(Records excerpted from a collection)
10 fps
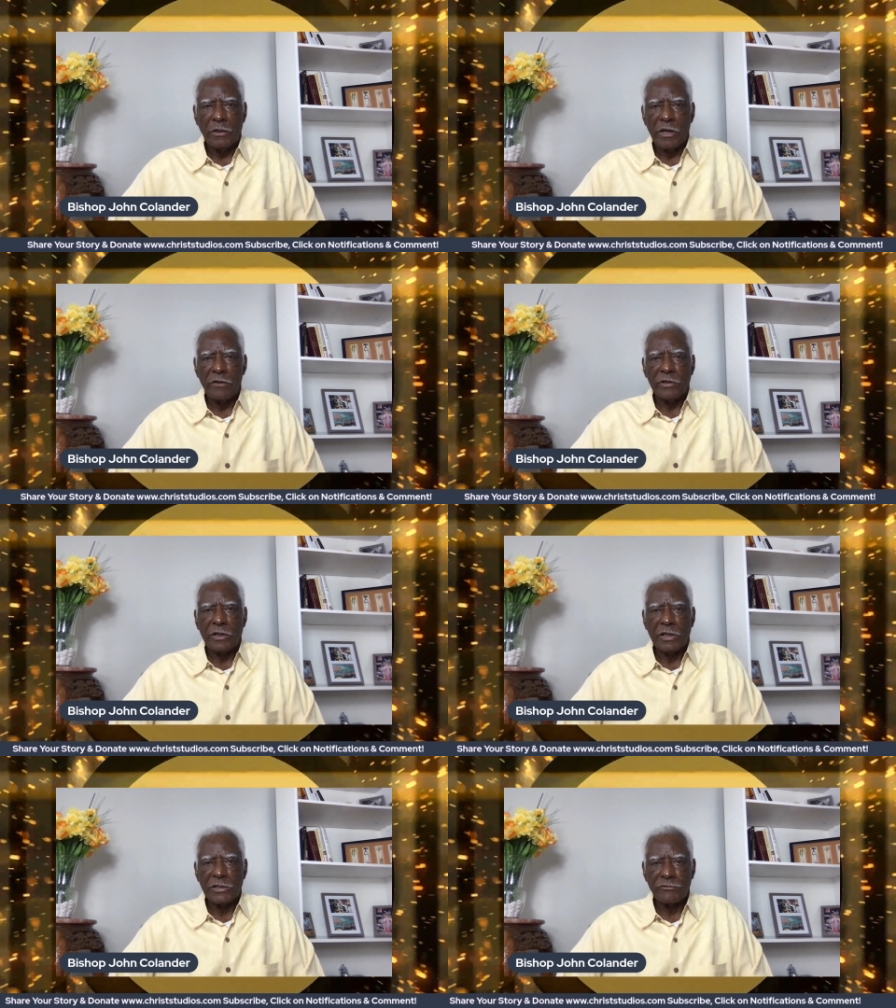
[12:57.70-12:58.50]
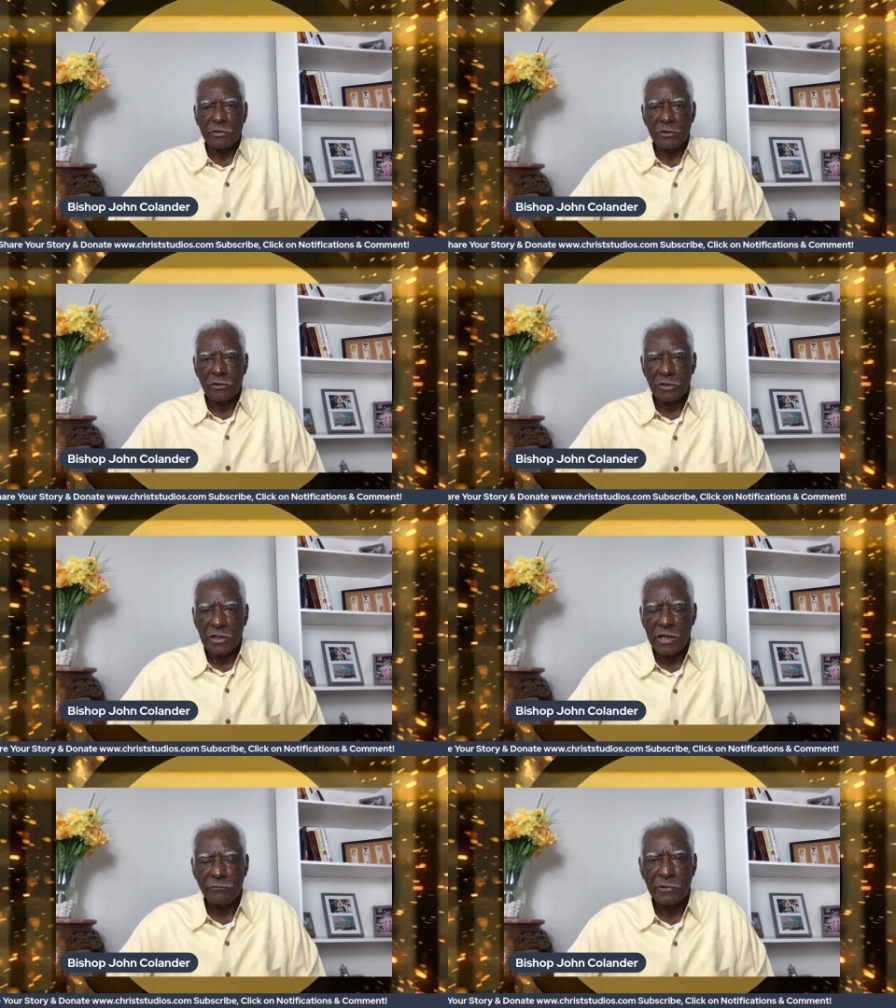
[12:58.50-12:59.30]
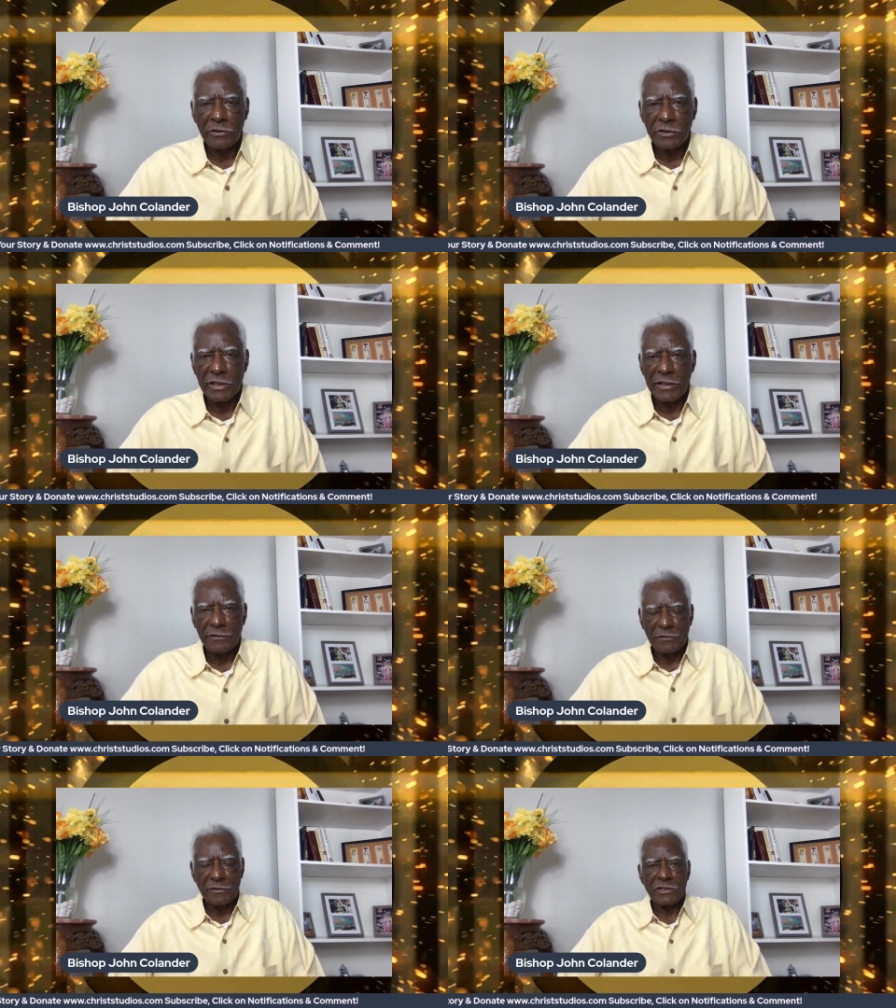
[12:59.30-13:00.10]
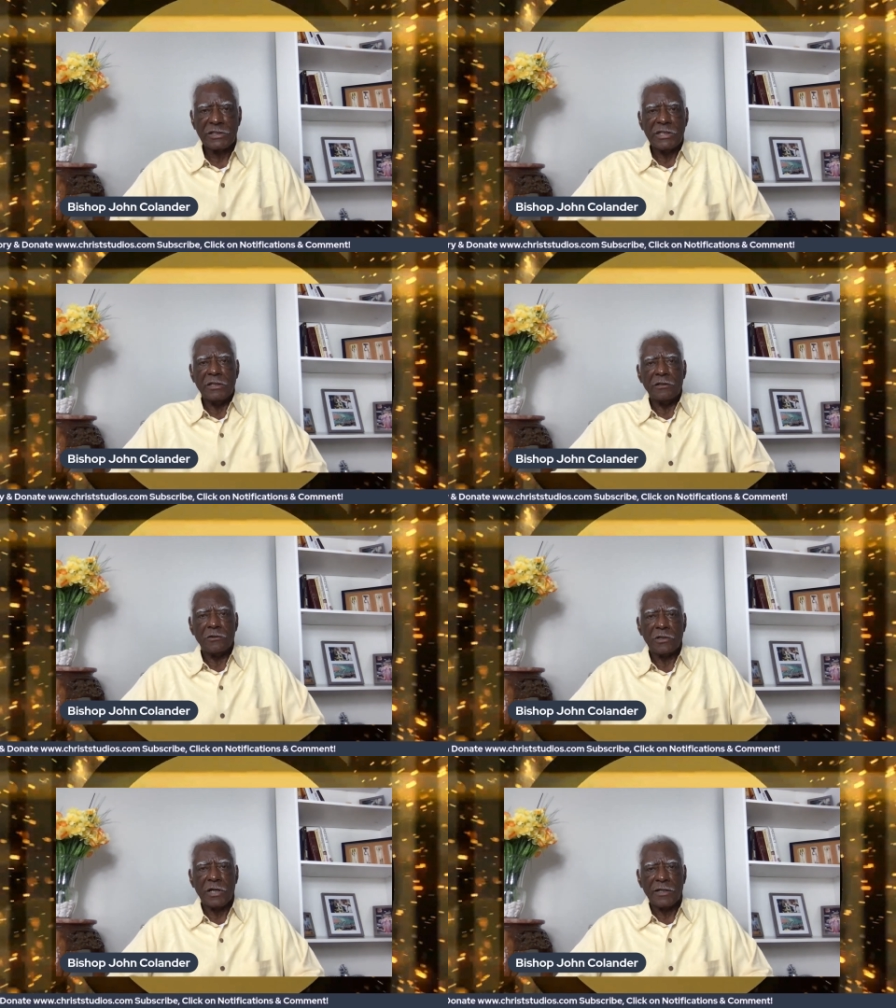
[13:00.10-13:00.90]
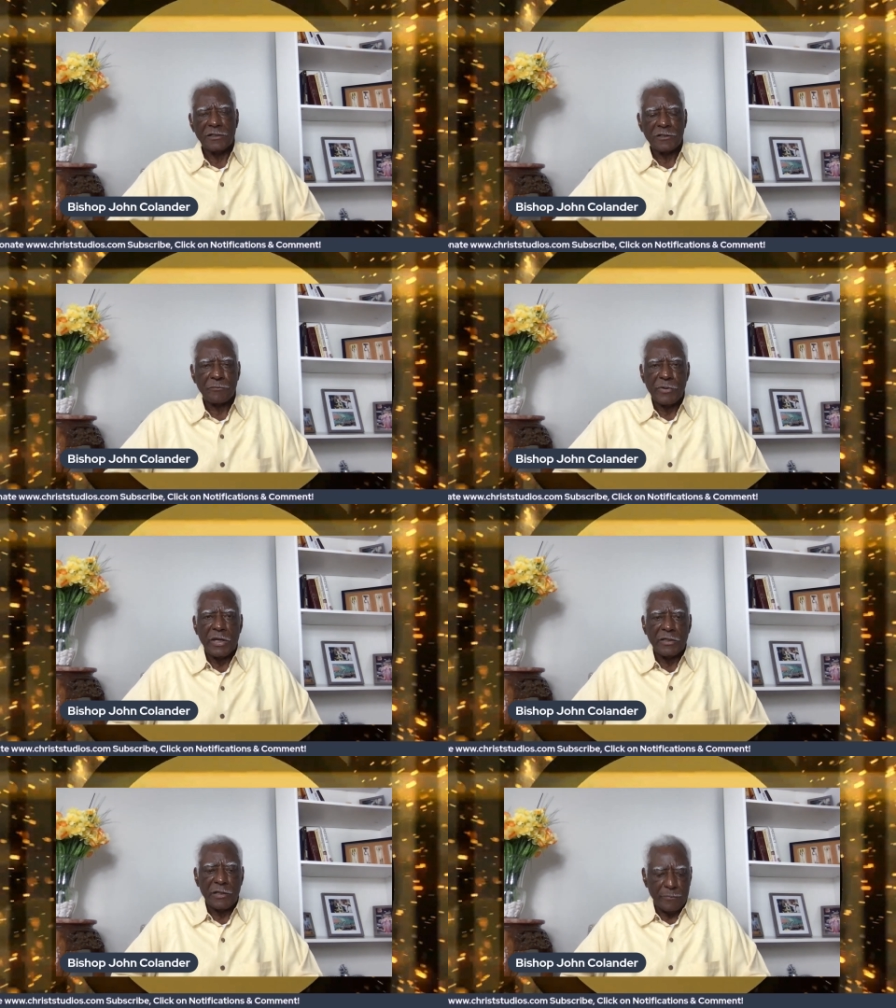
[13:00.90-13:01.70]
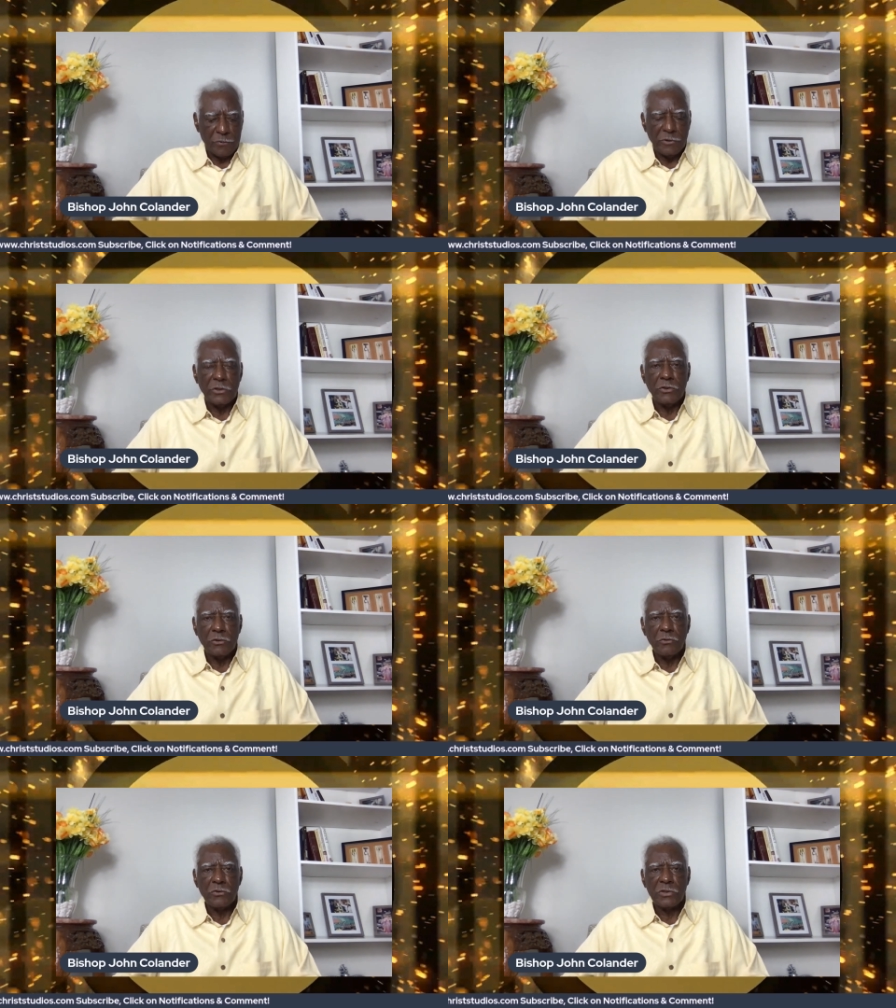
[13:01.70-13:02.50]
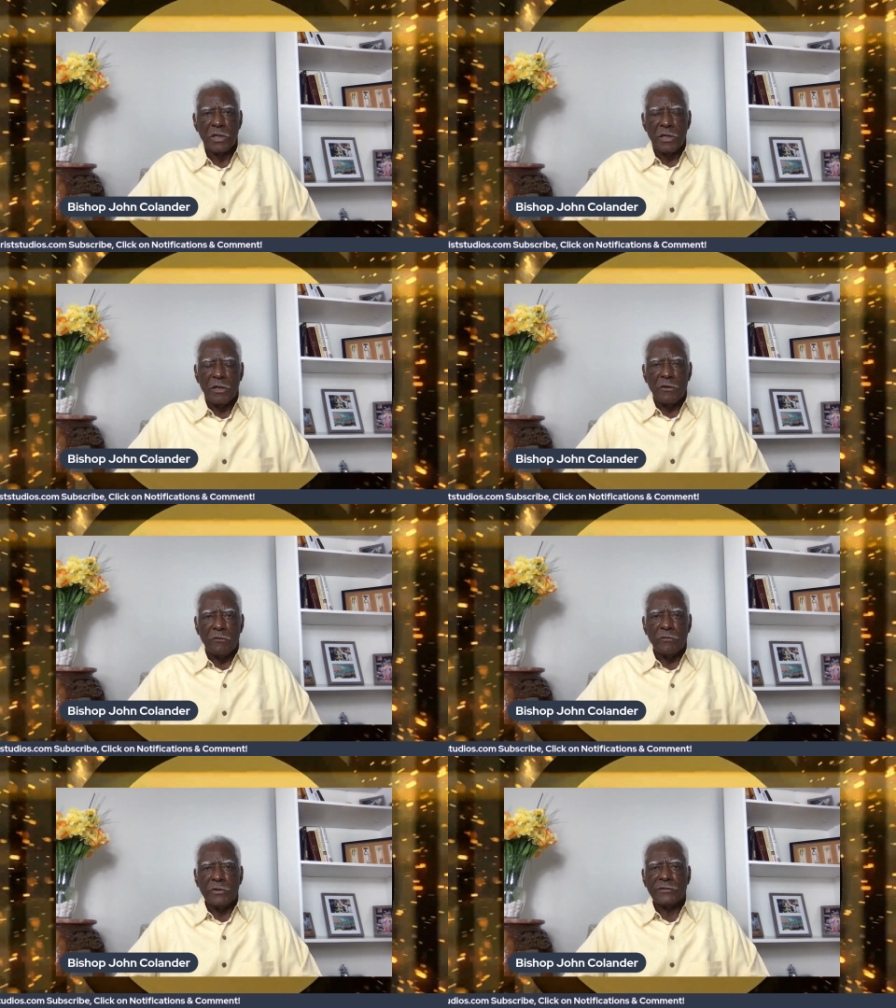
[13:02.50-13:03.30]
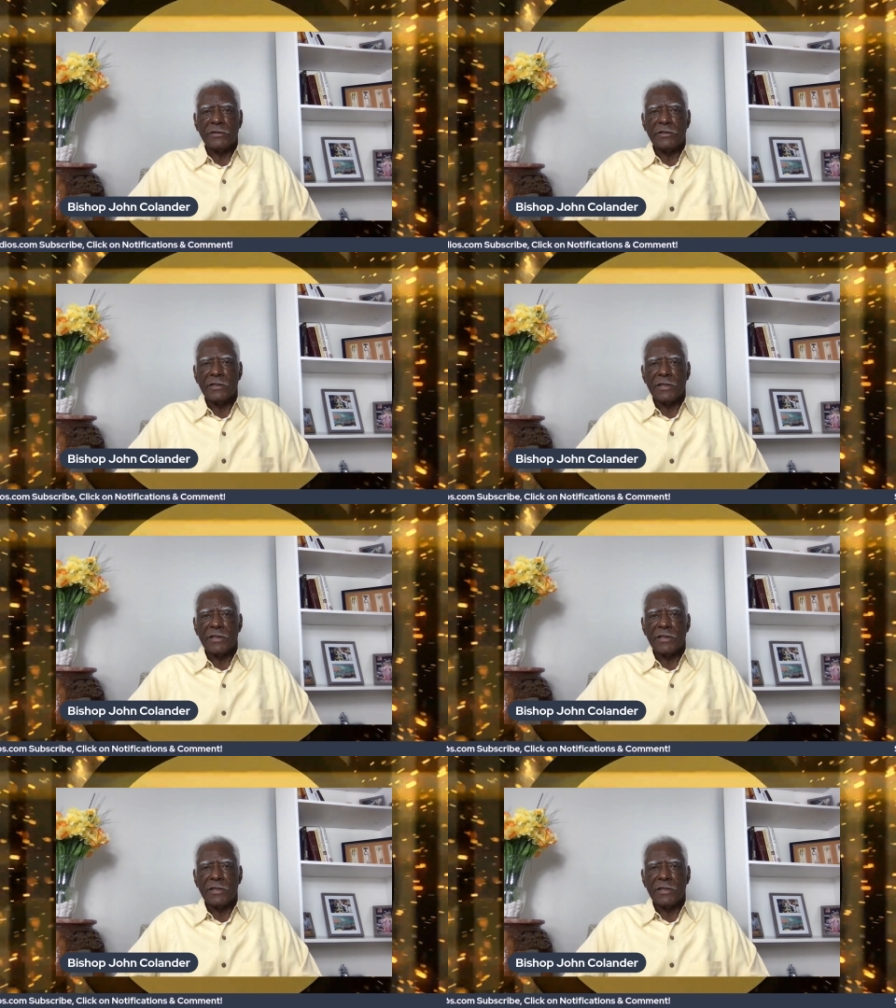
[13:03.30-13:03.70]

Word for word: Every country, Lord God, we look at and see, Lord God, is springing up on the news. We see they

...

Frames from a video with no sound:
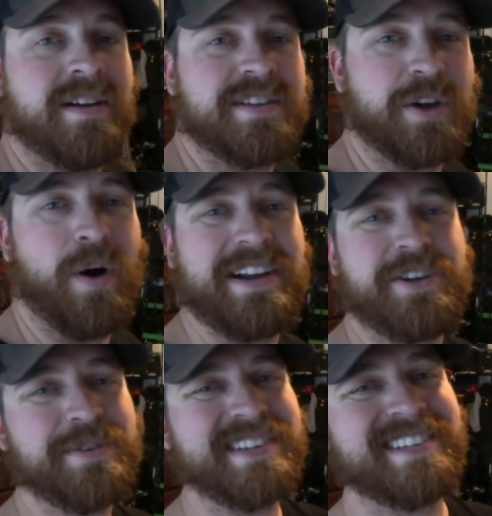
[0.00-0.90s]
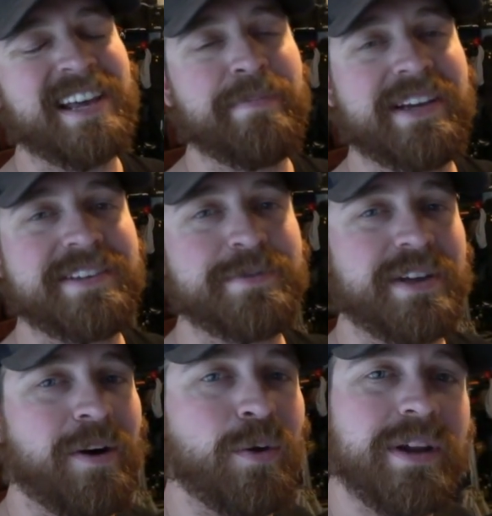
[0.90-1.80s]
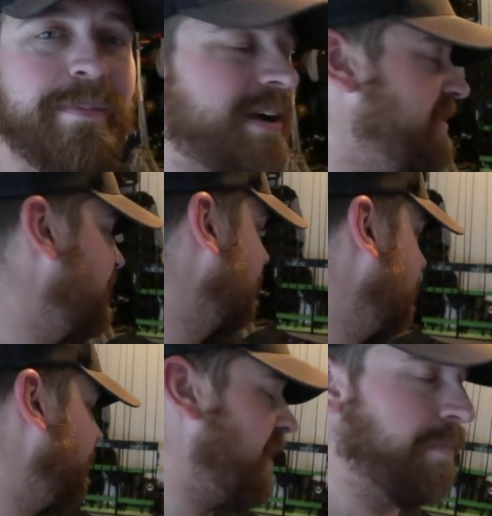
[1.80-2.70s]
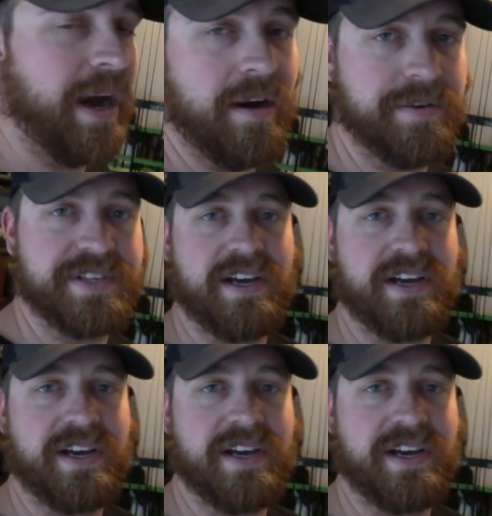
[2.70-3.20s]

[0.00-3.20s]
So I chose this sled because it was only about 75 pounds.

Try it
In the entries above, find the line containing "[12:58.50-12:59.30]" and the line containing "Word for word: Every"; give again exactly those two lines and every line between them, minus the pictures.

Exercise solution
[12:58.50-12:59.30]
[12:59.30-13:00.10]
[13:00.10-13:00.90]
[13:00.90-13:01.70]
[13:01.70-13:02.50]
[13:02.50-13:03.30]
[13:03.30-13:03.70]

Word for word: Every country, Lord God, we look at and see, Lord God, is springing up on the news. We see they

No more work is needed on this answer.